One poster mentioned various self-learning forms of AI; usually split along Genetic Algorithms, Neural Networks and matrix weights. The consistent issue with them is that computers are both capable of incredible acts of calculation, while also being incredibly dumb. You're going to need a new AI to keep track of your self-learning AI and stop it from wandering into Rainman land.
Genetic algorithms basically starts with some possible action configurations, run them through a game, score each configuration based on some 'fitness' criteria (how well did it do), then take a few of the best scoring configurations, modify them a little, and run them again (iterate this survival of the fittest until you get a great AI). Perhaps the best way to see Genetic Algorithms in action is this little Flash app using Box2D
to 'grow' cars. It's one of those ideas that programmers love, but which usually ends up not going anywhere useful. A couple of racing games have used genetic algorithms to tune AI car behaviour, for example... but usually you'll lock the evolution before shipping, to make sure your price-winning heifer doesn't get any two-headed offspring.
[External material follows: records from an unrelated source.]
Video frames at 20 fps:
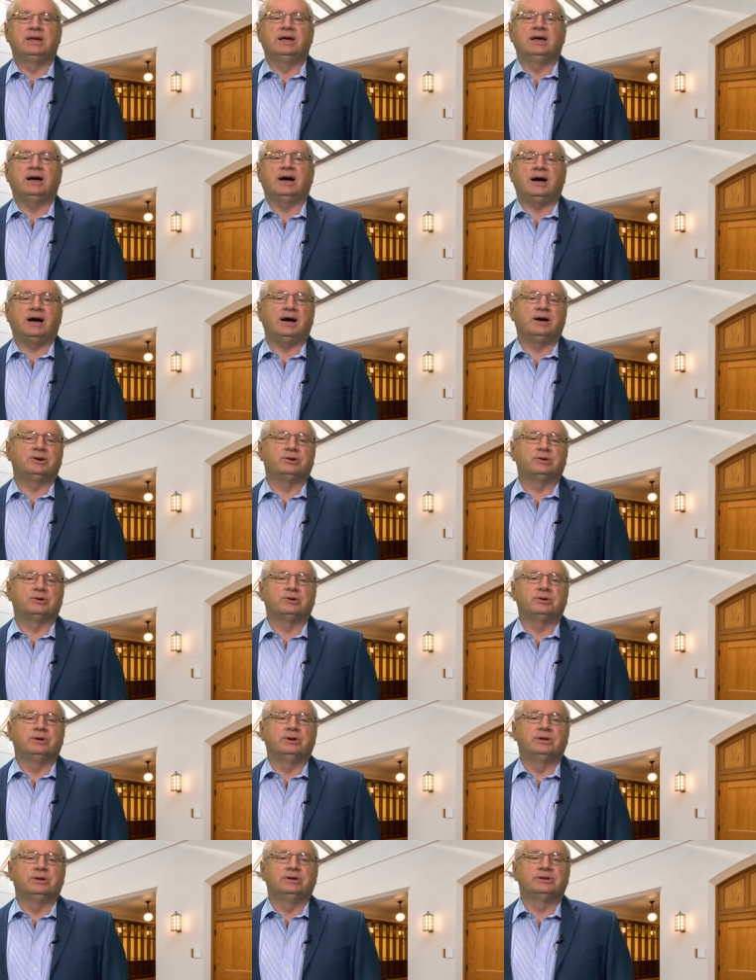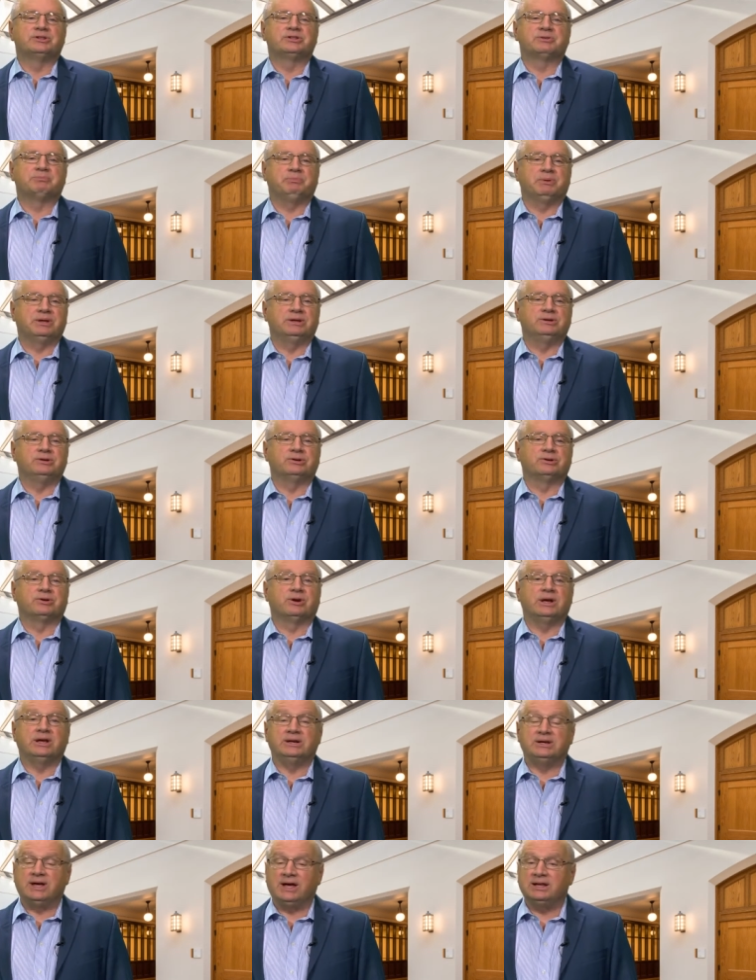honor, splendor,
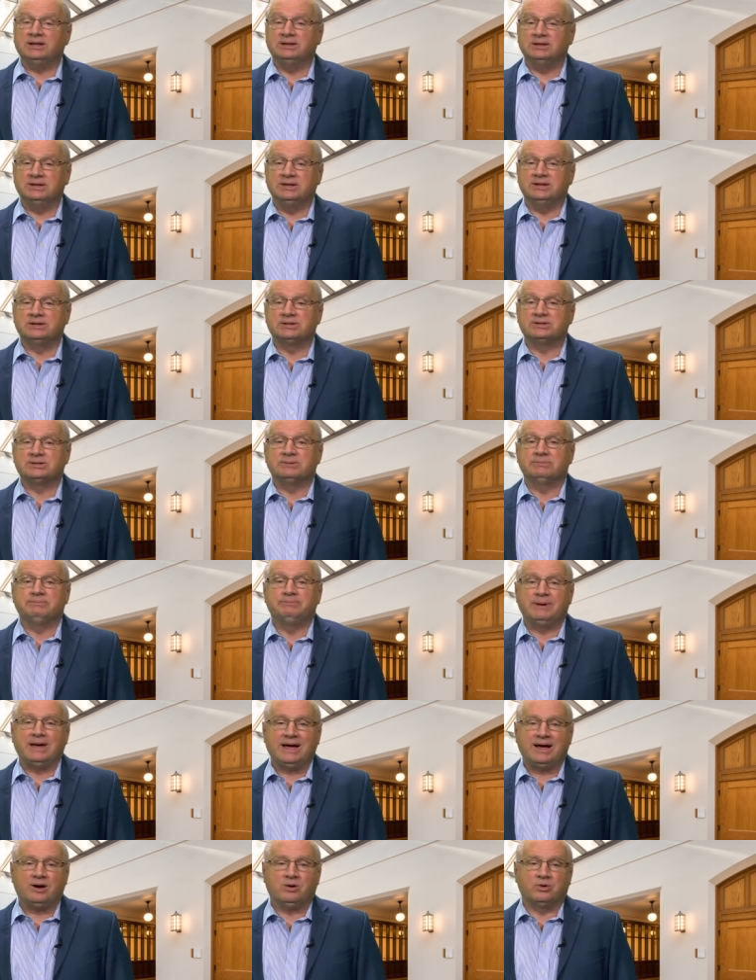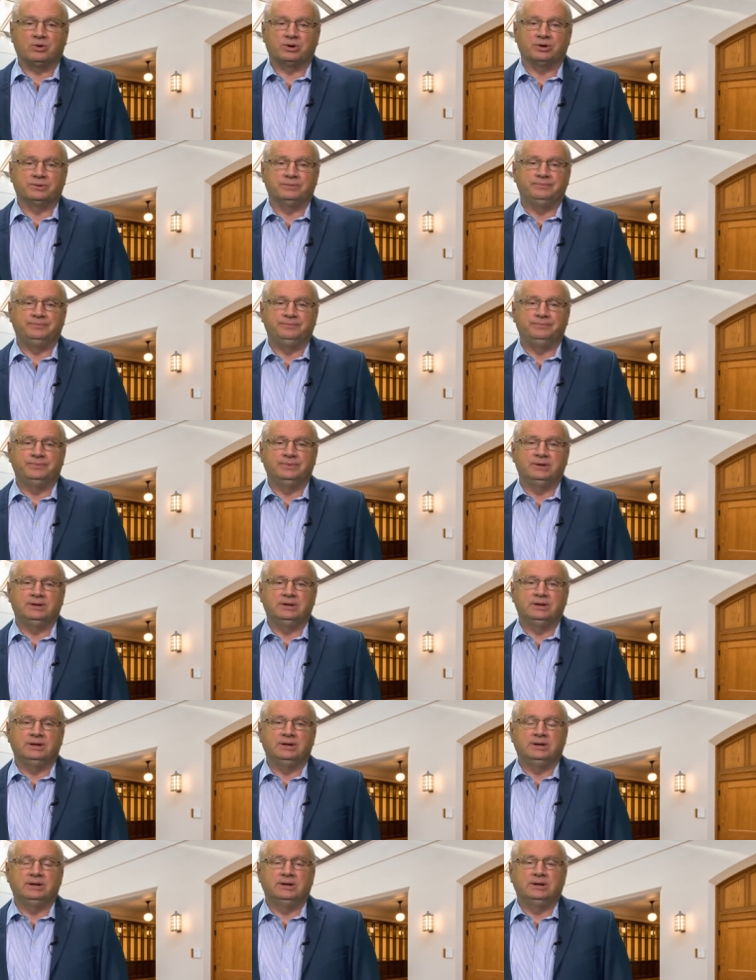and not least, power.
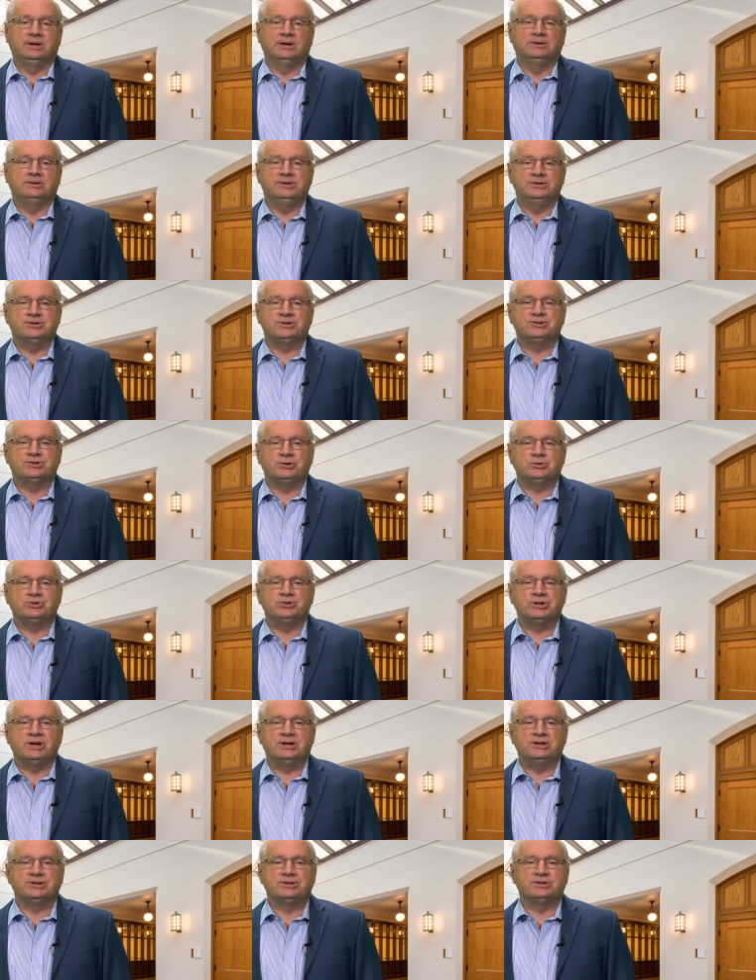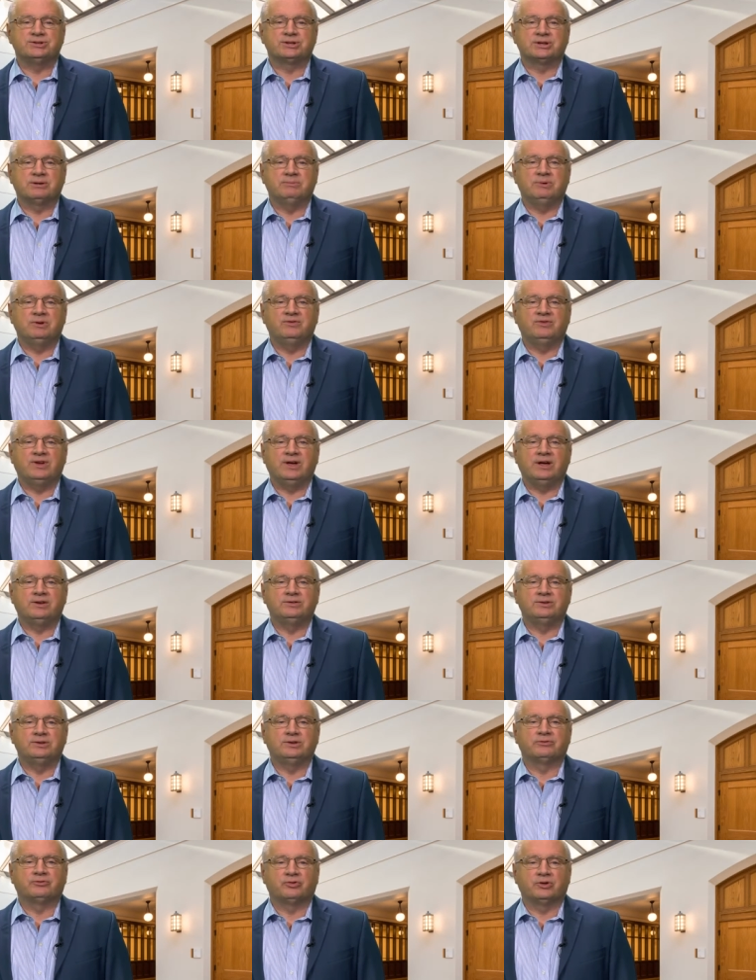These associations can be found
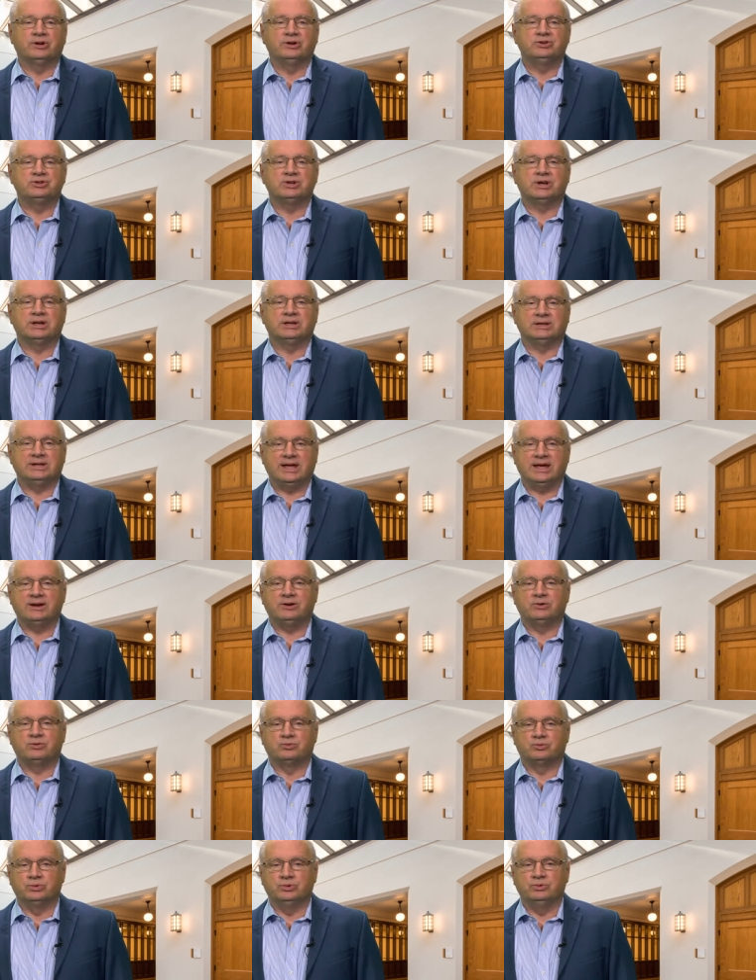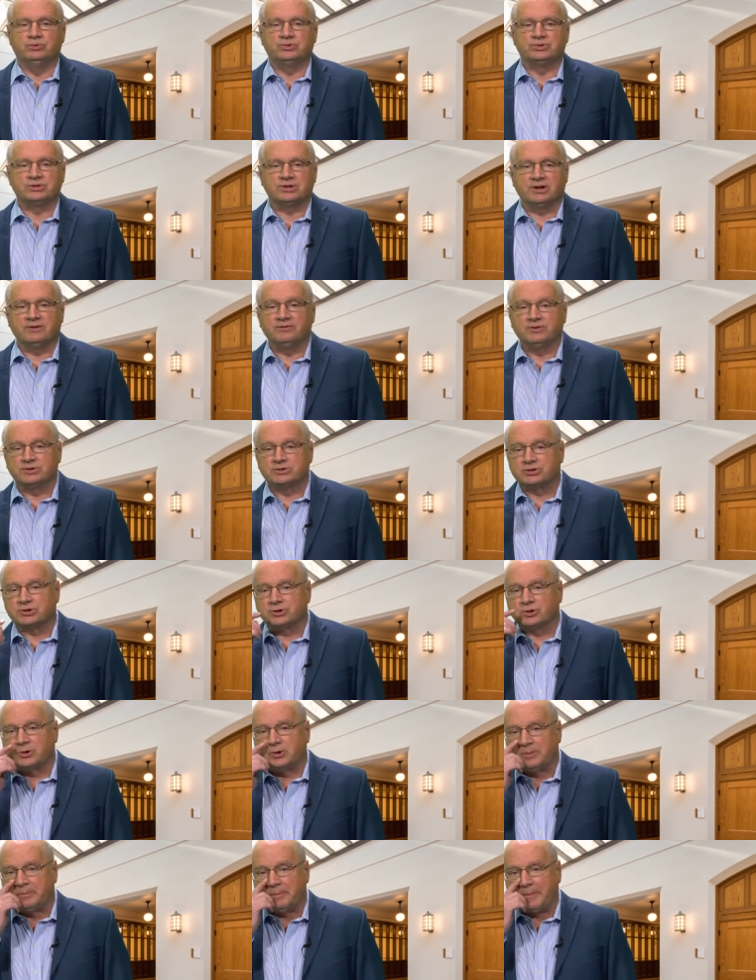in the French and Latin roots of the
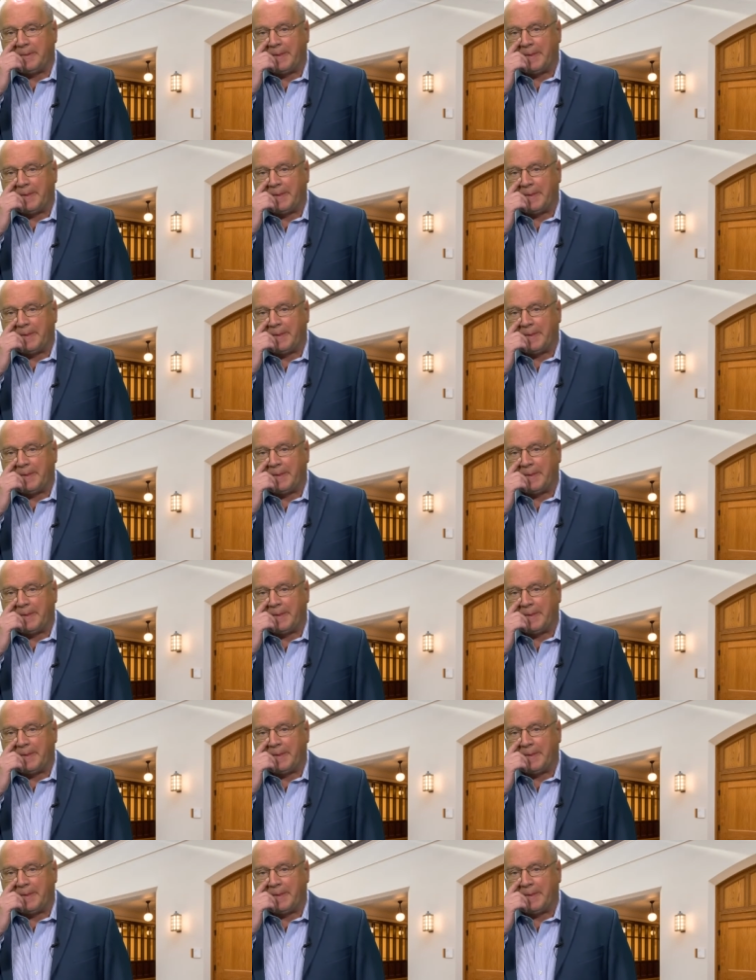term.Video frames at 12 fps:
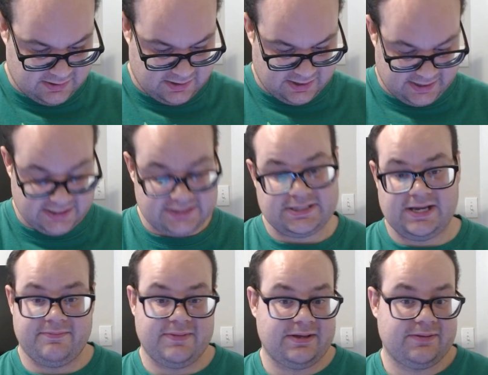I guess it
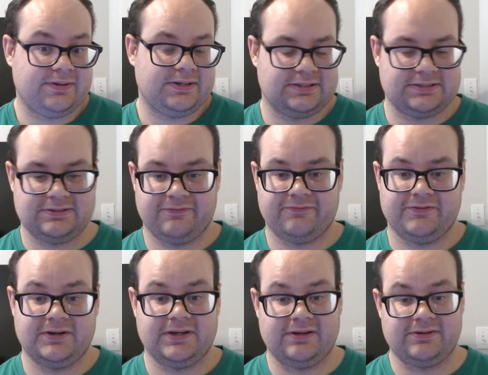got made because of
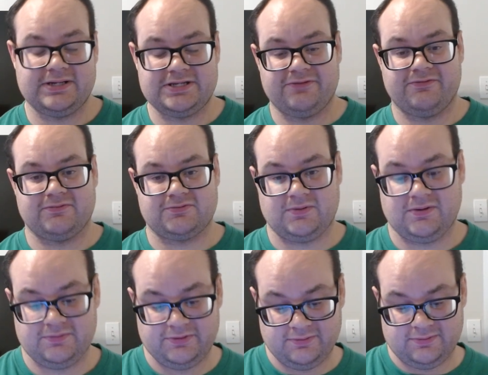how DC Films
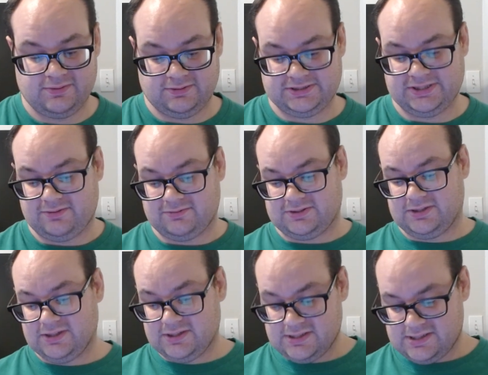were doing on sales.
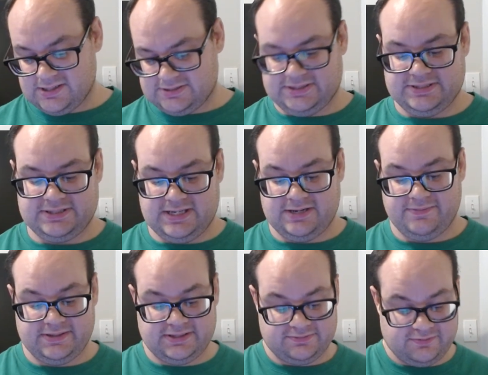So they decided
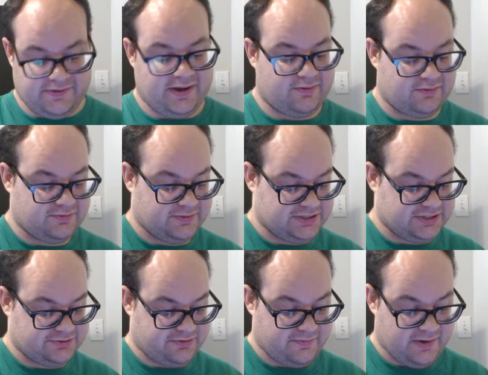to make this movie. I don't know too much
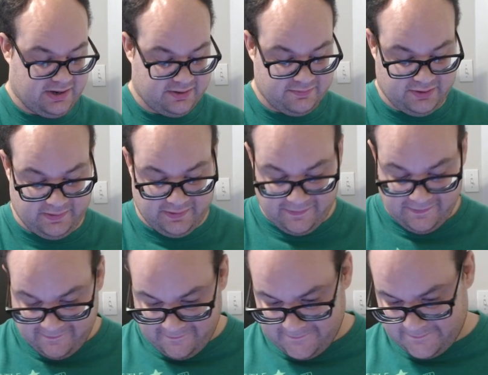history about it, but
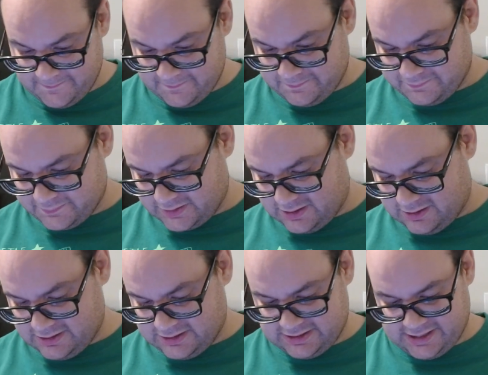
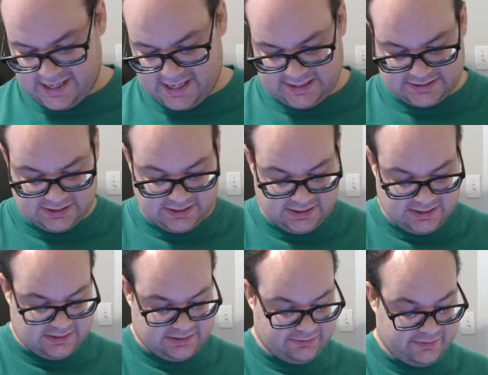I'll get to the cast.
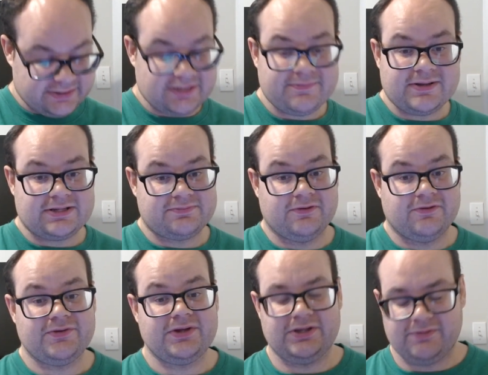The great thing about this
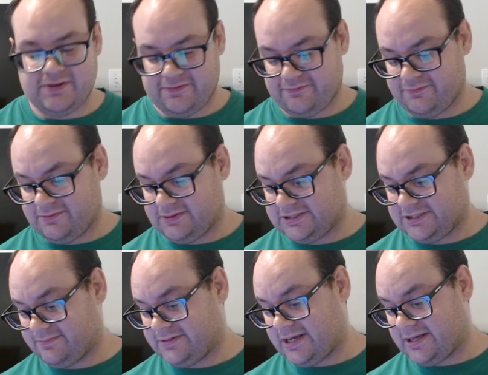movie, you have
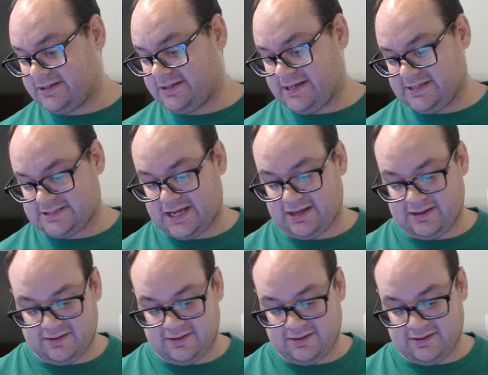Tim Daly as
Neural networks are another one of the ideas we borrow from nature; essentially we try to model how neurons function by giving it a big set of matching valid inputs and outputs, and slowly accumulating input in the neural net. It's pretty good at some things traditional AI is bad at (like image recognition
), but the more abstract the inputs and outputs get the more likely it will draw wrong conclusions from it. If you have a net that *kinda* works, but is just plain broken in 10% of the cases, trying to work out WHY those 10% of the cases are wrong is a nightmare.
Finally, matrix weighting basically takes our goals and steps, and weight them based on past successes. If every time I try to build up my dragons I get rushed before I'm done, let's change the probability of taking that goal, or change WHEN I try that goal. You want to have some level of control for how that's applied, and how things decay back into neutral, otherwise the AI's likely to draw the wrong conclusions, but at least this strategy works, and is open to normal debugging procedures. If the AI is acting stupid, you can crack it open and see the reason why it's always building dragons.. that's incredibly hard to do with something like a neural network, where the answer is 'the seemingly random sum of 100,000 floating point values made it seem like a good idea'.
TL;DR. AI is hard. The more complex the game, the harder it is. Most of the 'cool new technologies' that is supposed to revolutionise AI ends up creating a bastard love-child of Rainman and Frankenstein, but without the charm.